领头的人握着自己手里的竹鞭,站得虽然远,但是一两米长的鞭子用起来丝毫不手软。第一鞭打在许墨胸前的时候,许墨皱了皱眉头,确实比想象中疼得多。后来随着鞭子不断地落下,冒的汗越来越多,他无意识地咬紧自己的嘴唇,几乎要咬出血了才能忍住不求饶。雪白的肌肤上印下了一道道的鞭痕,触目惊心,落鞭的人的技巧能看得出是一等一的娴熟,从来不会在同一个地方落下第二鞭子,每一鞭都要和之前的印子错开,许白看着倒是发现了这么一个规律,这可不是一般的人可以做到的。
领头的看许墨这么能忍,力道也逐渐加大了,当听见鞭子破空而下的声音,许墨终于痛苦地叫出了声音。
许白不由得僵**一下,想要别过头去不再看,但是那两个小跟班就立刻将他的头固定住,意思是许白不能回避,必须要完这场行刑。
许墨在听见鞭子重重砸下的声音时条件反射的想要躲,他开始在地上扭不断地动挣扎。
“二少爷,不要动,如果鞭子落下的位子错了,我可要吃不了兜着走了…”领头的说这句话的时候,却是对着许白,许白觉得这个人在窥探自己的心事,感觉非常地别扭,干脆选择不和他的眼神对视。
许墨感到非常的痛苦,尽力地压制着自己的扭动,但是全身的颤抖暴露出他现在极度的疼痛。
“大少爷,看好了,每一鞭您都要看清楚看仔细了…”
挥鞭落下的声音不断地在院子里响起,混着竹鞭抽打在皮rou上的声音。许白不知道何时后背已经浸出一层细密的汗珠,眼神也不似之前那么清明,他的视线定格在那些鞭痕上,眼神里闪着点自己不自知的光,他将指甲嵌进了手心,手心传来的疼痛一阵阵地,可以使他的大脑保持一定程度的清醒。
“哥…救我…”
这是许墨晕过去之前说的最后一句话,领头的人看许墨已经晕过去了,今天的处罚差不多,挥了挥手,就带着手下都退下去了。
花园里突然回归了寂静,仿佛什么事情都没有发生一般,风吹着树叶扑簌簌地,花园里似乎还浮动着一层淡淡的香味。

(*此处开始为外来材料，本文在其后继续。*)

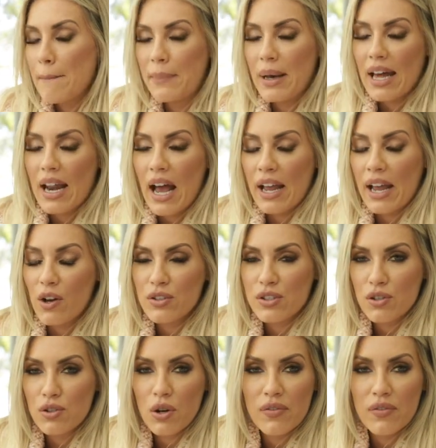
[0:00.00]
But I
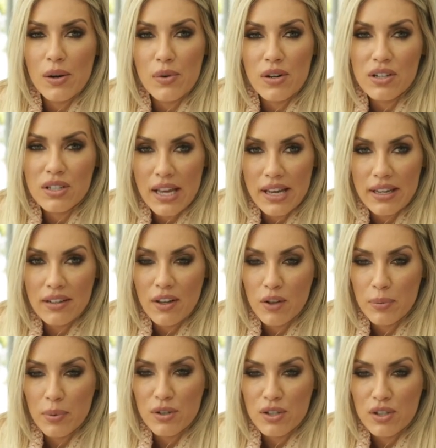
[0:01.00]
also know if I would have taken
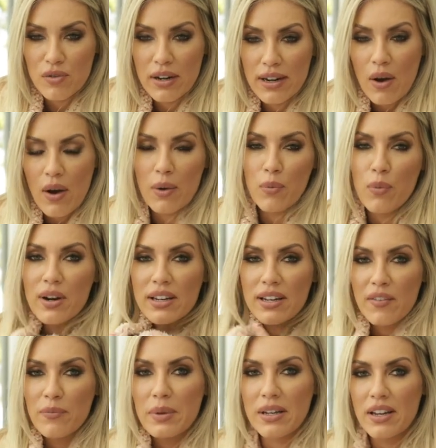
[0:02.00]
another person right now, I
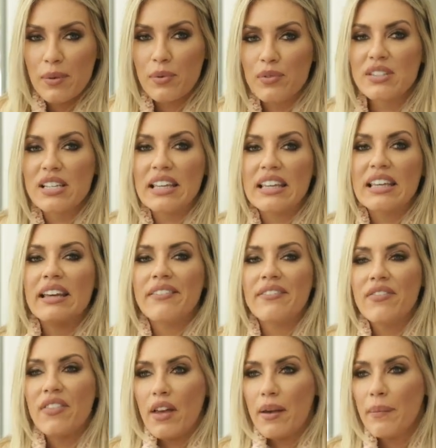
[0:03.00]
wouldn't have been able to
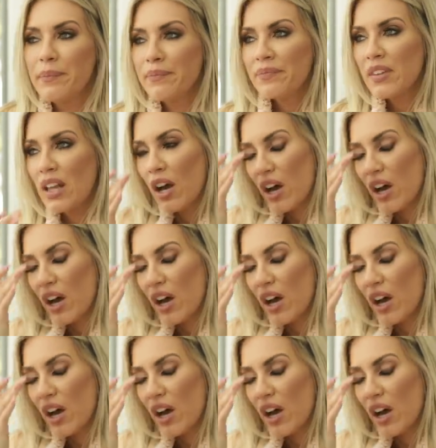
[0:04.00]
give them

但是躺在地上上身赤裸鞭痕可怖的许墨提醒着他刚刚这里发生了什么。
许白终于松开了自己的双手,在那群人走后,一下子卸下劲儿来,似乎有点跪不稳,双手撑在地上,大口地喘着气,强迫自己不去看许墨,仿佛那是什么毒蛇猛兽。
许白捡起来他的衣服,扔过去,直接给许墨盖上了。